Parity Scorecard — 2026-06-09 (baseline: v4.1.0)

Question this answers: "How close is the neural parser to v0 (Pelias/addressit rules) capability parity, per component, and where do we still bleed?" One authoritative table per model version, so "are we at ~90%?" stops being a scatter of one-off evals.

Read it with two lenses — they disagree on purpose:

Arena head-to-head (whole-address-strict): the 3 unbiased capability arenas (scripts/eval/external-arenas.sh, --symmetric-match --postcode-repair). A row counts only if the WHOLE parse matches. This is the honest "does the system produce a usable parse" lens — but it understates per-tag wins (a unit-perfect parse scores 0 if any other tag slips). Example below: postal-arena secondary-unit reads 0% here while per-tag unit is 92%.
Per-tag F1: per-locale-f1.ts on golden dev (US/FR) + the curated real-OOD evals. The granular tag-health lens — this is what the parity campaign moves.

Self-emitted (scripts/eval/external-arenas.sh + per-locale-f1.ts); do not hand-edit numbers.
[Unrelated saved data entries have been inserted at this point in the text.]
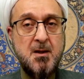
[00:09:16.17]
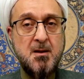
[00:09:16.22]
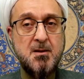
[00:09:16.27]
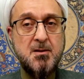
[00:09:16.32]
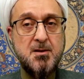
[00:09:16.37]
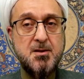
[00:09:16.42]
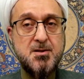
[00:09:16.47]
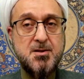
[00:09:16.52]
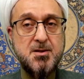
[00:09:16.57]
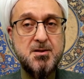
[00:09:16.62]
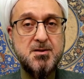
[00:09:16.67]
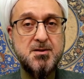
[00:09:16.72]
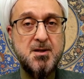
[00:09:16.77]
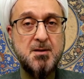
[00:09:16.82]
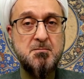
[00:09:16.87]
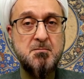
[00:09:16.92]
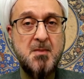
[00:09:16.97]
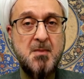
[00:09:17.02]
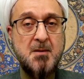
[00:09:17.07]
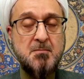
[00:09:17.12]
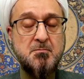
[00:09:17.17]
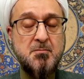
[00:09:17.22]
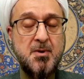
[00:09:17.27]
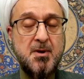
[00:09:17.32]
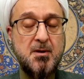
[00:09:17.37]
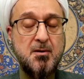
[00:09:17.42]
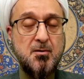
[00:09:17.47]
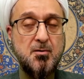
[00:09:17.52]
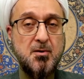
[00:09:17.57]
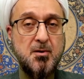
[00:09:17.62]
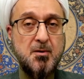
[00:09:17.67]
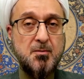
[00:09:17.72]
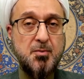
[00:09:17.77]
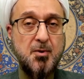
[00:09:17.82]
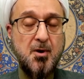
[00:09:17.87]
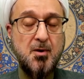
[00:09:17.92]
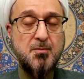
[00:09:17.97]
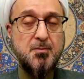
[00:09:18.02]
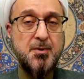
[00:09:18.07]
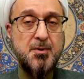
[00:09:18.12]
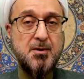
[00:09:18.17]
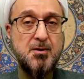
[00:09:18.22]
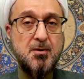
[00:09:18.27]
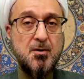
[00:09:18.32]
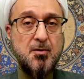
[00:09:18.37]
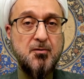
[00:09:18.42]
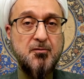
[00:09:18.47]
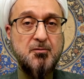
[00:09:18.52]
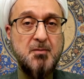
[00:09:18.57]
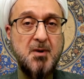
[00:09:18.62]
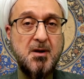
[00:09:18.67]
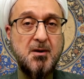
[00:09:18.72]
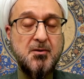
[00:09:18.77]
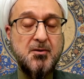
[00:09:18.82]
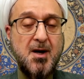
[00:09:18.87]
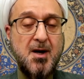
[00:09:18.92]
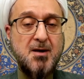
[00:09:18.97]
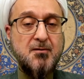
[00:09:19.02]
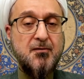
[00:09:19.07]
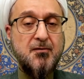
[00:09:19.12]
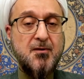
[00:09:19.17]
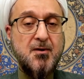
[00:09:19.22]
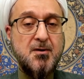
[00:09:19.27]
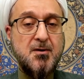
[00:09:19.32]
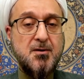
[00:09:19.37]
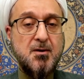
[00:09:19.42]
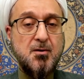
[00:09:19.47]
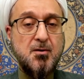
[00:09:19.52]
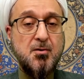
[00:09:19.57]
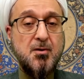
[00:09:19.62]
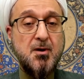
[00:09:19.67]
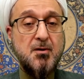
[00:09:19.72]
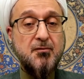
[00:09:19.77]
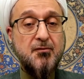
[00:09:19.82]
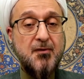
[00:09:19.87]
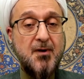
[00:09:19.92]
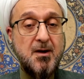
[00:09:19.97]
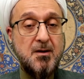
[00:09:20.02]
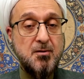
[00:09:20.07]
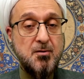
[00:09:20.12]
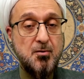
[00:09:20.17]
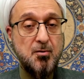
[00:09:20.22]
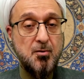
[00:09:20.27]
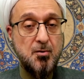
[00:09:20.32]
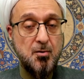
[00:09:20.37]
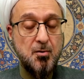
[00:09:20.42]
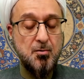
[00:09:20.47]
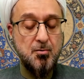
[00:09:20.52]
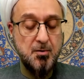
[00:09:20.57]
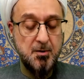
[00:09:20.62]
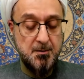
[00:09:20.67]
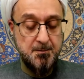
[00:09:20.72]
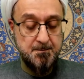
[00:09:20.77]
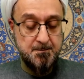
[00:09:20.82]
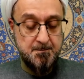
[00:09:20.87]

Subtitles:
This is a member or the pulpit of my grandfather, go and find your own.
Lens 1 — capability arenas (v4.1.0 int8 vs v0)

arena	n	v0	neural	both	neural-only	v0-only	both-fail
libpostal (clean/canonical)	69	29%	22%	14%	7%	14%	64%
perturb (noisy/degraded)	398	39%	60%	32%	28%	8%	33%
postal (edge formats)	38	26%	11%	5%	5%	21%	68%

Routing truth (unchanged since #15): rules win on clean/canonical, neural wins decisively on noisy/degraded (+21pp), both are weak on edge formats (PO-box/military/rural-route). The resolver should route by input shape.

Postal-arena edge classes where BOTH are 0% (the parity frontier): po-box (4), military-apofpo (3), rural-route (1), directional (2). secondary-unit reads 0% whole-match here despite 92% per-tag (lens caveat).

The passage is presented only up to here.